» WHAT THIS TASK INVOLVES
For each entry below, please return its exact wording and leave out any picture.

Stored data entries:
═══

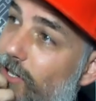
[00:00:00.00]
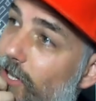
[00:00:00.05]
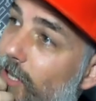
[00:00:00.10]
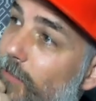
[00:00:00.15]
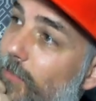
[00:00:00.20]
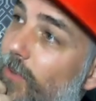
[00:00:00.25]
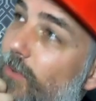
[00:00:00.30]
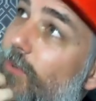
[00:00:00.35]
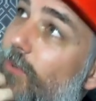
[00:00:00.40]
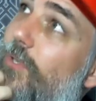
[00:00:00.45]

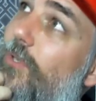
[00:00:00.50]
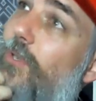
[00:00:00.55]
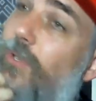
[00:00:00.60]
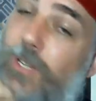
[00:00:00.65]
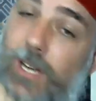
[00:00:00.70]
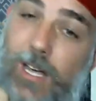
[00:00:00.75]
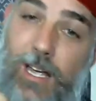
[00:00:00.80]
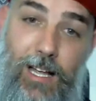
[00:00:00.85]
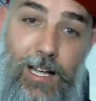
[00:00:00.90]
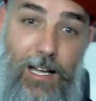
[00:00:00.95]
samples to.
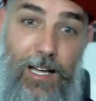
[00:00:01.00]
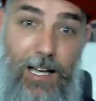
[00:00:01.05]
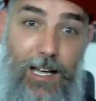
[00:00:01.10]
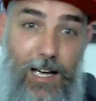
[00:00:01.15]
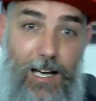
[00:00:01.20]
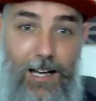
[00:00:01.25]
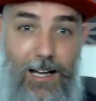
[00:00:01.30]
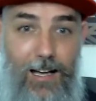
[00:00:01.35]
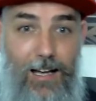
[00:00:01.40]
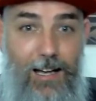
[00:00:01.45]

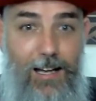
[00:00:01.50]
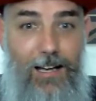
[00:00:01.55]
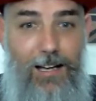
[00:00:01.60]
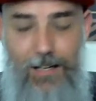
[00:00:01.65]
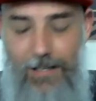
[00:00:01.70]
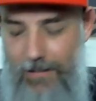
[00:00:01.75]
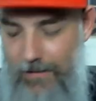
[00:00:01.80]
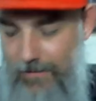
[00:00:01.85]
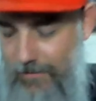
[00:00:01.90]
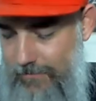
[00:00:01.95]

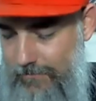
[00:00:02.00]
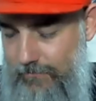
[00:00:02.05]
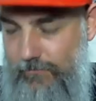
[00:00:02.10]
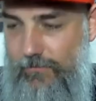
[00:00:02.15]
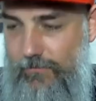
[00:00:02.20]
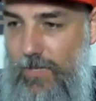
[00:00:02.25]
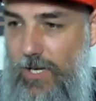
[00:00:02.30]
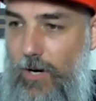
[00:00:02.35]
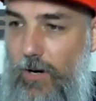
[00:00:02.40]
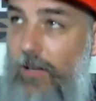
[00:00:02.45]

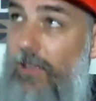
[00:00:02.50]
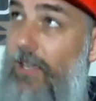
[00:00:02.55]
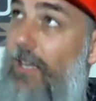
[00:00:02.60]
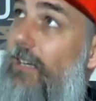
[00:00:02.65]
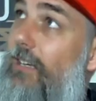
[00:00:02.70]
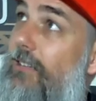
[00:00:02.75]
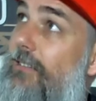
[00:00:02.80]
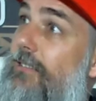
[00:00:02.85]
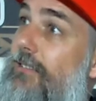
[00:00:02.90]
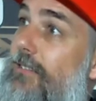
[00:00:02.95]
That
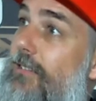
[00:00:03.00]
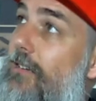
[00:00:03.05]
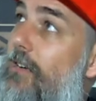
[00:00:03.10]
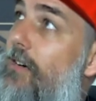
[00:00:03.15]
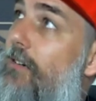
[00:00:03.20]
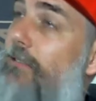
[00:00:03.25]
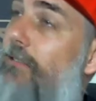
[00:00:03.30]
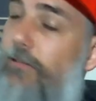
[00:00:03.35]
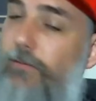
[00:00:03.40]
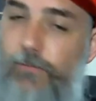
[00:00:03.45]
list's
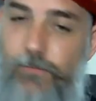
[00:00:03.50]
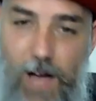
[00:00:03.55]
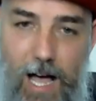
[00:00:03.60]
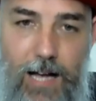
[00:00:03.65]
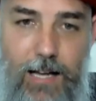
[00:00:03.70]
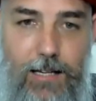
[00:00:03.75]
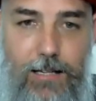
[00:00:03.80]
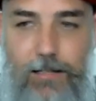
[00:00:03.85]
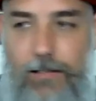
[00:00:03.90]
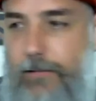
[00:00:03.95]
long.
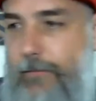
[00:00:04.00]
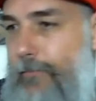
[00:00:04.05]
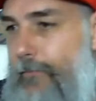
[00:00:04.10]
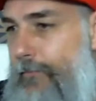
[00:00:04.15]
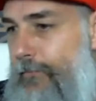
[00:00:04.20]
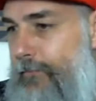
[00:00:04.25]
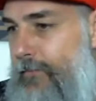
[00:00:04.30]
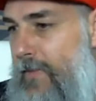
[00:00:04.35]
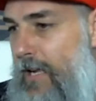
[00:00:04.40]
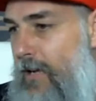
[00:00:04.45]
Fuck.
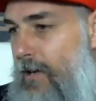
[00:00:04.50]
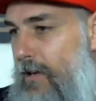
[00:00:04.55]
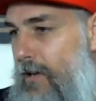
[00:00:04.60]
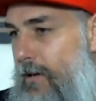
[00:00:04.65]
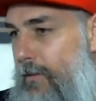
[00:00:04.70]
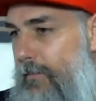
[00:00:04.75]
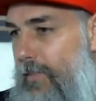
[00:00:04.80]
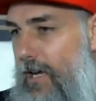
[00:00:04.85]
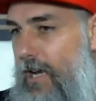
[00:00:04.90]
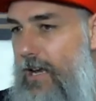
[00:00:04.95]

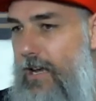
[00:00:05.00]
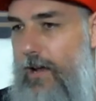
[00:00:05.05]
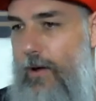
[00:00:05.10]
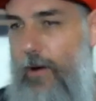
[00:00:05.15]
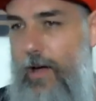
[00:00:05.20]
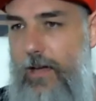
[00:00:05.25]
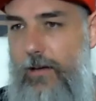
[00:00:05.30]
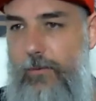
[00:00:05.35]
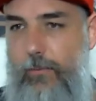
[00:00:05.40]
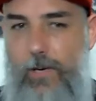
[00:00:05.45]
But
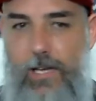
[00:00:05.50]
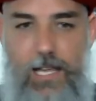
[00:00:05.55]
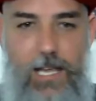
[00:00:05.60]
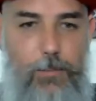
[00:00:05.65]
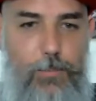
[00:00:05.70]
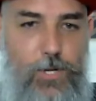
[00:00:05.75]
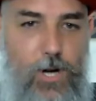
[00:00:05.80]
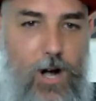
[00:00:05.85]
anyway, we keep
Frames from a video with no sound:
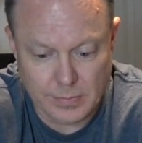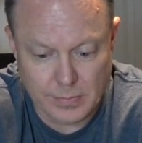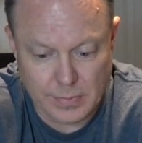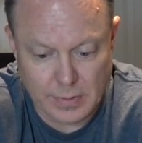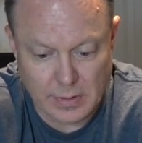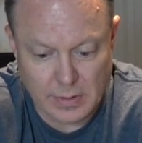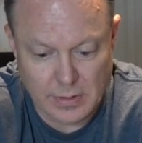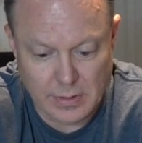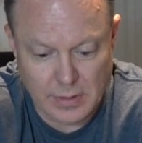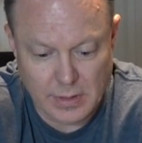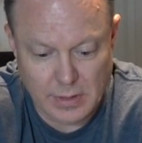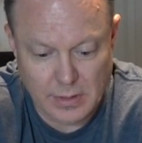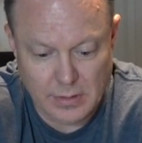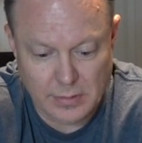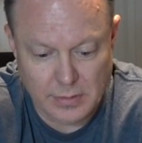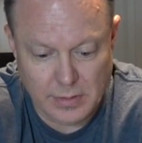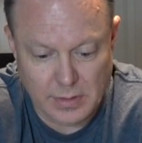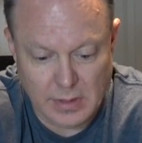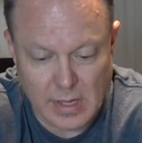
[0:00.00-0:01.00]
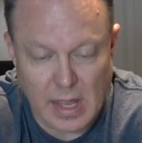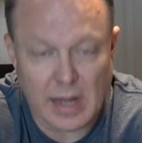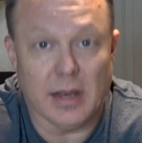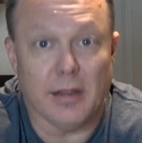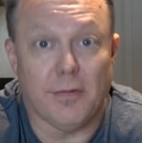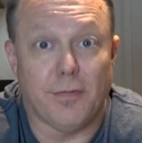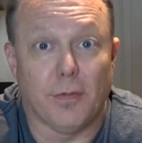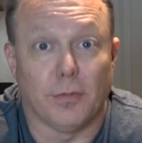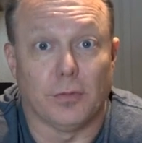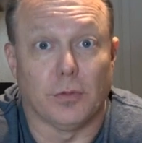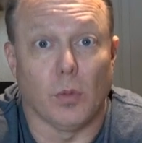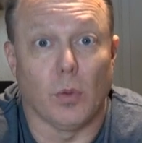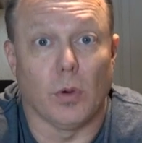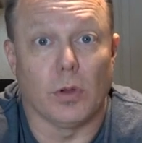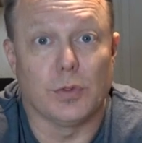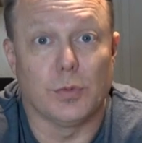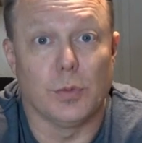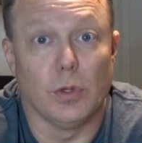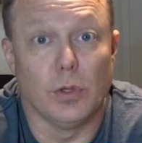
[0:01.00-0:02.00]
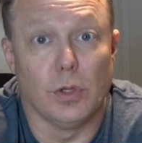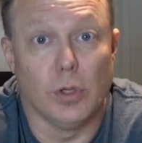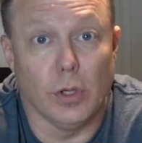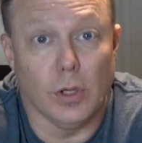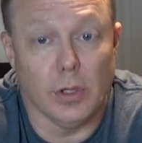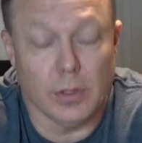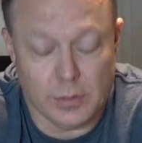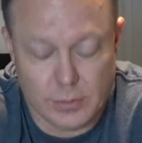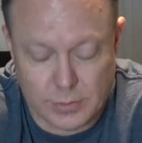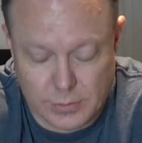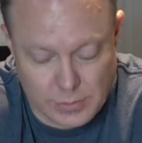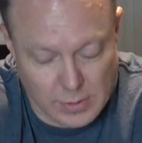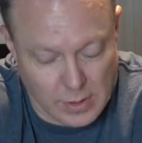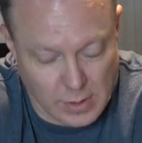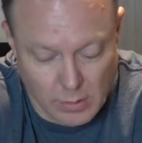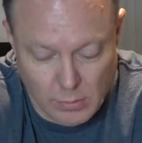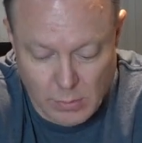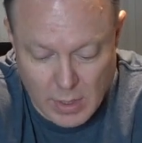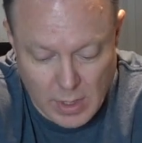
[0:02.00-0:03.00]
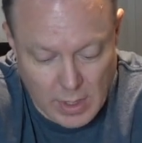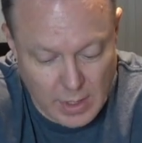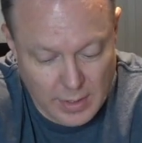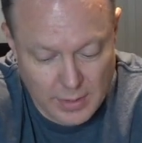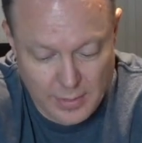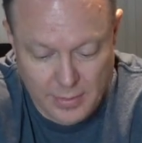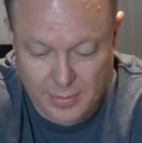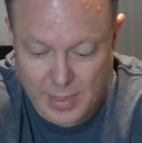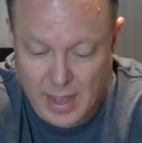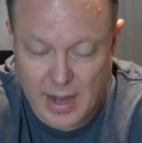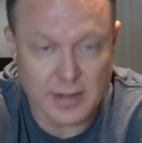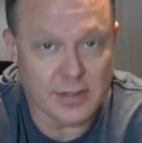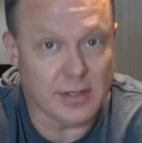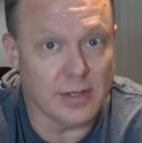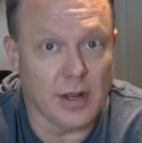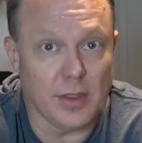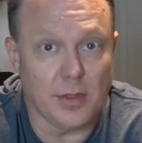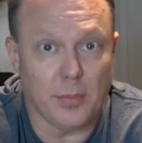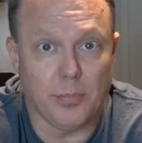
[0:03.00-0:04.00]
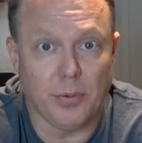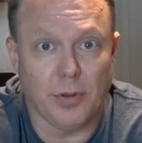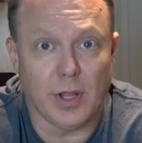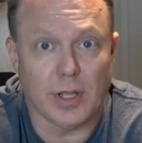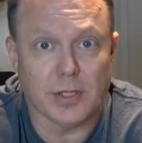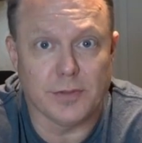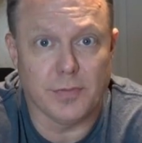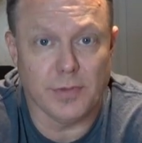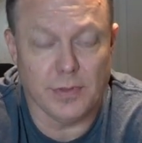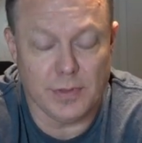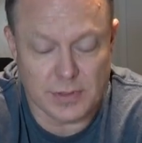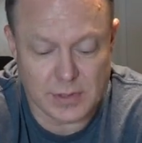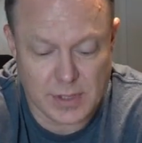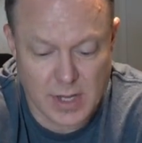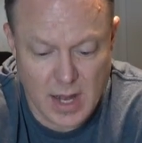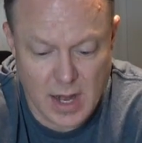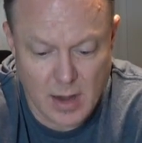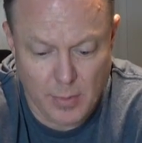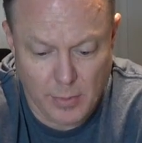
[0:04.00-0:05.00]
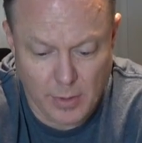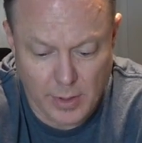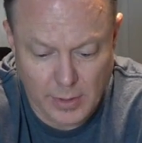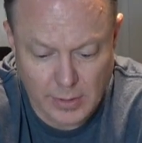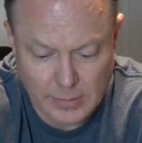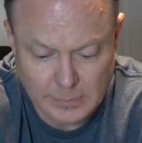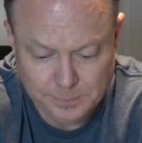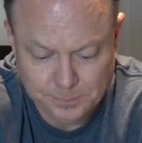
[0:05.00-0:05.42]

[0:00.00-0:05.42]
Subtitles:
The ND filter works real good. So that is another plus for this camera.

═══

» RESULT OF THIS EXERCISE
[00:00:00.00]
[00:00:00.05]
[00:00:00.10]
[00:00:00.15]
[00:00:00.20]
[00:00:00.25]
[00:00:00.30]
[00:00:00.35]
[00:00:00.40]
[00:00:00.45]

[00:00:00.50]
[00:00:00.55]
[00:00:00.60]
[00:00:00.65]
[00:00:00.70]
[00:00:00.75]
[00:00:00.80]
[00:00:00.85]
[00:00:00.90]
[00:00:00.95]
samples to.
[00:00:01.00]
[00:00:01.05]
[00:00:01.10]
[00:00:01.15]
[00:00:01.20]
[00:00:01.25]
[00:00:01.30]
[00:00:01.35]
[00:00:01.40]
[00:00:01.45]

[00:00:01.50]
[00:00:01.55]
[00:00:01.60]
[00:00:01.65]
[00:00:01.70]
[00:00:01.75]
[00:00:01.80]
[00:00:01.85]
[00:00:01.90]
[00:00:01.95]

[00:00:02.00]
[00:00:02.05]
[00:00:02.10]
[00:00:02.15]
[00:00:02.20]
[00:00:02.25]
[00:00:02.30]
[00:00:02.35]
[00:00:02.40]
[00:00:02.45]

[00:00:02.50]
[00:00:02.55]
[00:00:02.60]
[00:00:02.65]
[00:00:02.70]
[00:00:02.75]
[00:00:02.80]
[00:00:02.85]
[00:00:02.90]
[00:00:02.95]
That
[00:00:03.00]
[00:00:03.05]
[00:00:03.10]
[00:00:03.15]
[00:00:03.20]
[00:00:03.25]
[00:00:03.30]
[00:00:03.35]
[00:00:03.40]
[00:00:03.45]
list's
[00:00:03.50]
[00:00:03.55]
[00:00:03.60]
[00:00:03.65]
[00:00:03.70]
[00:00:03.75]
[00:00:03.80]
[00:00:03.85]
[00:00:03.90]
[00:00:03.95]
long.
[00:00:04.00]
[00:00:04.05]
[00:00:04.10]
[00:00:04.15]
[00:00:04.20]
[00:00:04.25]
[00:00:04.30]
[00:00:04.35]
[00:00:04.40]
[00:00:04.45]
Fuck.
[00:00:04.50]
[00:00:04.55]
[00:00:04.60]
[00:00:04.65]
[00:00:04.70]
[00:00:04.75]
[00:00:04.80]
[00:00:04.85]
[00:00:04.90]
[00:00:04.95]

[00:00:05.00]
[00:00:05.05]
[00:00:05.10]
[00:00:05.15]
[00:00:05.20]
[00:00:05.25]
[00:00:05.30]
[00:00:05.35]
[00:00:05.40]
[00:00:05.45]
But
[00:00:05.50]
[00:00:05.55]
[00:00:05.60]
[00:00:05.65]
[00:00:05.70]
[00:00:05.75]
[00:00:05.80]
[00:00:05.85]
anyway, we keep
Frames from a video with no sound:
[0:00.00-0:01.00]
[0:01.00-0:02.00]
[0:02.00-0:03.00]
[0:03.00-0:04.00]
[0:04.00-0:05.00]
[0:05.00-0:05.42]

[0:00.00-0:05.42]
Subtitles:
The ND filter works real good. So that is another plus for this camera.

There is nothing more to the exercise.